START Data excerpts

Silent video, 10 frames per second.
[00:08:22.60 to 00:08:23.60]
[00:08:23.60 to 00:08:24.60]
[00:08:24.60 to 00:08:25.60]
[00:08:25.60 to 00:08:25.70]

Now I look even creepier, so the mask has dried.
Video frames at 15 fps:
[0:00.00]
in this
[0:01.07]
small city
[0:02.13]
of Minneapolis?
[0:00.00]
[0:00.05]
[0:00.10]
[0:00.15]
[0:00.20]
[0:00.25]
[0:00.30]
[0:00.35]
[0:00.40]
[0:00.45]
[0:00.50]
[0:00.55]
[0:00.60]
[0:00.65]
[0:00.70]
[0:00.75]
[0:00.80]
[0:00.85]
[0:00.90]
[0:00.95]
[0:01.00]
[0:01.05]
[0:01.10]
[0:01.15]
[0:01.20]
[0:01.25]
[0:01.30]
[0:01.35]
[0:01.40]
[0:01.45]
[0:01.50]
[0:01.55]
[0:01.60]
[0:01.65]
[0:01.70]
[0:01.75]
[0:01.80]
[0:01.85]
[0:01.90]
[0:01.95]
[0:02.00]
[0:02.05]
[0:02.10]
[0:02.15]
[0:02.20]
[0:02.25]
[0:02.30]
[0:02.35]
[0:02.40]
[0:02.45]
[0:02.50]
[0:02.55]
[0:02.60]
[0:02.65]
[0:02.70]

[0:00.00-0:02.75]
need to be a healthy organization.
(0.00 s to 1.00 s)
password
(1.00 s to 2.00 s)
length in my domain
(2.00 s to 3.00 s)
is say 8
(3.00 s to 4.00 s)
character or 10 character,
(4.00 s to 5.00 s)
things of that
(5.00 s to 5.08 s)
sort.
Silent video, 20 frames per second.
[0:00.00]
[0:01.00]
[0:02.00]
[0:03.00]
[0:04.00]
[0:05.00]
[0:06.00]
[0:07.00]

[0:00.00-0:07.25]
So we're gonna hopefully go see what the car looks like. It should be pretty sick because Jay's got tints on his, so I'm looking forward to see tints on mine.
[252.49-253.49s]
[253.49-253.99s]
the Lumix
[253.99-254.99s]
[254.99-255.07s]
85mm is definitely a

END Data excerpts

_Exercise instructions_:
Read the data above and pull out each line that holds the string "frames".

_Output_:
Silent video, 10 frames per second.
Video frames at 15 fps:
Silent video, 20 frames per second.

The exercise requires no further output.